Apparently she misses seeing her family – on Monkey Island.
You know what makes me sick? You know what makes me so mad I just wanna go skinny dipping… in the polar bear pool at the zoo? – With the polar bear!!
Here’s what I don’t like about summer. Like millions of other daddies around the country… this is the time every year – I get suckered into going to the zoo. Yeah – that’s my old lady’s idea of a summer weekend every year – going to the zoo. Apparently she misses seeing her family – on Monkey Island.
Have y’all been to a zoo lately? There’s a big difference.
Now – I like the old days – when I was a kid. Back then – you’d go to the zoo – and stare at animals behind bars. It was like visiting day at prison. Trust me – that gorilla knew who was boss back then.

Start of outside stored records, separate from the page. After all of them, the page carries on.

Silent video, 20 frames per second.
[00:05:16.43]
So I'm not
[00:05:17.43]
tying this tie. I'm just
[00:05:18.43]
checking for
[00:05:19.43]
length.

Yeah – today – the zoo is like the Ritz Carlton – for monkeys and hyenas. Yeah – they don’t have no cages no more. Now they got ‘enclosures’ and ‘habitats’. It’s supposed to relieve your animal stress. Uh huh… chances are whatever you’re looking at is laying behind a log – sleeping. These animals are just riddled with stress.
I seen where this one zoo – I forget where it was – they built giant glass tubes up around the tiger enclosure…so the tigers could walk around the zoo – looking at people. I kid you not – it’s like a giant habi-trail… for a deadly animal. Yeah – that’s kind of cool – until a tiger escapes and eats somebody.

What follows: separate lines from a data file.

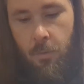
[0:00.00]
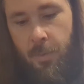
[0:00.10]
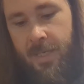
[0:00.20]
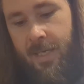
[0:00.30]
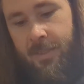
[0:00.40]

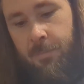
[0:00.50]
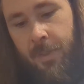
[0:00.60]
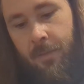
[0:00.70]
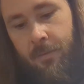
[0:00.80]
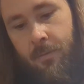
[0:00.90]
when he gets
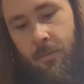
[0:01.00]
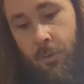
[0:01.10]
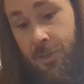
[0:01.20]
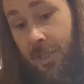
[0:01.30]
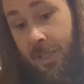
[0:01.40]
bigger,
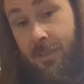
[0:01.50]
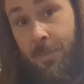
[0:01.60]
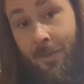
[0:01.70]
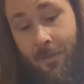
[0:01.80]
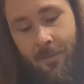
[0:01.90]
or she gets
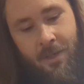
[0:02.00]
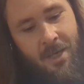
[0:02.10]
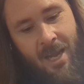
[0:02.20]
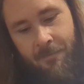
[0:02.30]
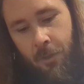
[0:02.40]
bigger,
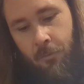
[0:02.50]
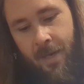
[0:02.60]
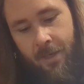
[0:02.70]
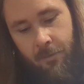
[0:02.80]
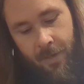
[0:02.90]
gonna have a
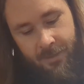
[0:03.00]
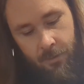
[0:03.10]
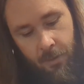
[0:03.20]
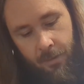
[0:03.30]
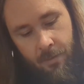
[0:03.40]
great crest
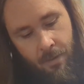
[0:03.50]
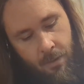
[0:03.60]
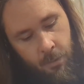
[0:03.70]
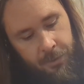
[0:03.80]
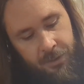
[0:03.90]
on it,
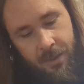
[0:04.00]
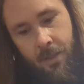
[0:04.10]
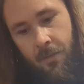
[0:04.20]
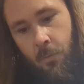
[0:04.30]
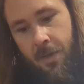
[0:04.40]
which is
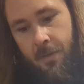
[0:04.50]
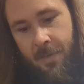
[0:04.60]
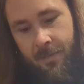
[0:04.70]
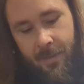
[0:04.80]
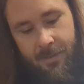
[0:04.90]
another one of the
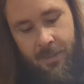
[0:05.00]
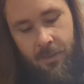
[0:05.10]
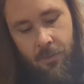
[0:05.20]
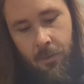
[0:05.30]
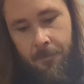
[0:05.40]
big things
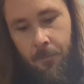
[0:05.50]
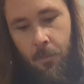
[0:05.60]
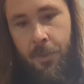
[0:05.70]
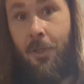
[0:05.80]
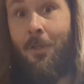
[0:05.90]
that you look for
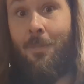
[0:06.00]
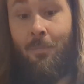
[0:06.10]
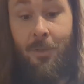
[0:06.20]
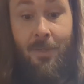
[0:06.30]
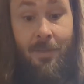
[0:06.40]
when you're gonna be
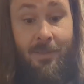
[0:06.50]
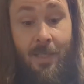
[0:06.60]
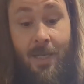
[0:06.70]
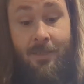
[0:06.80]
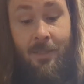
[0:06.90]
breeding these
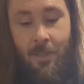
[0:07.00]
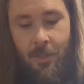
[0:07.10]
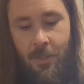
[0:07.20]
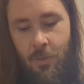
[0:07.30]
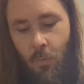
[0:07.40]
guys.
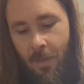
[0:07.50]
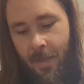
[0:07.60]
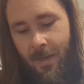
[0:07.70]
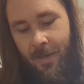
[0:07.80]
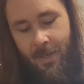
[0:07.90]
You want
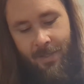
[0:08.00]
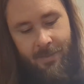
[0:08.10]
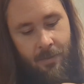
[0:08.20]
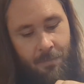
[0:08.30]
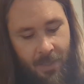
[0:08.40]
that
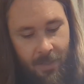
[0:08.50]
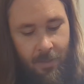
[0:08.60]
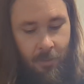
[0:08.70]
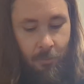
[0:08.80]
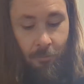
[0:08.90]
nice
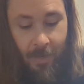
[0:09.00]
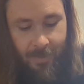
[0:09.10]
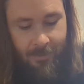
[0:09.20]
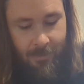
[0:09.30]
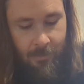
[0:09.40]
big
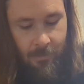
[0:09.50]
crest.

And here’s another thing I don’t like about going to the zoo. It’s your once a year – summertime guilt trip. Because every one of these fancy-butt enclosures got a plaque in front of it telling you how man is killing off whatever it is you’re looking at. You know there’s only 2,000 tigers left in the wild? I’m thinking… yeah, because they’re all lining up to get caught an’ put in the stupid zoo. Look at this sweet habitat we got for them?! Yeah – if we still put them behind bars – and fed them by pushing a stick with spoiled meat on it through the bars – maybe they’d fight a little harder in the wild.
Wake up, America. I think zoos are hypocrites anyways. Basically- they’re saying … there are only 1,500 rhinos left in the wild. So we thought we’d catch one – and show it to you. What?? I’m Earl Pitts, American… and Pitts Off.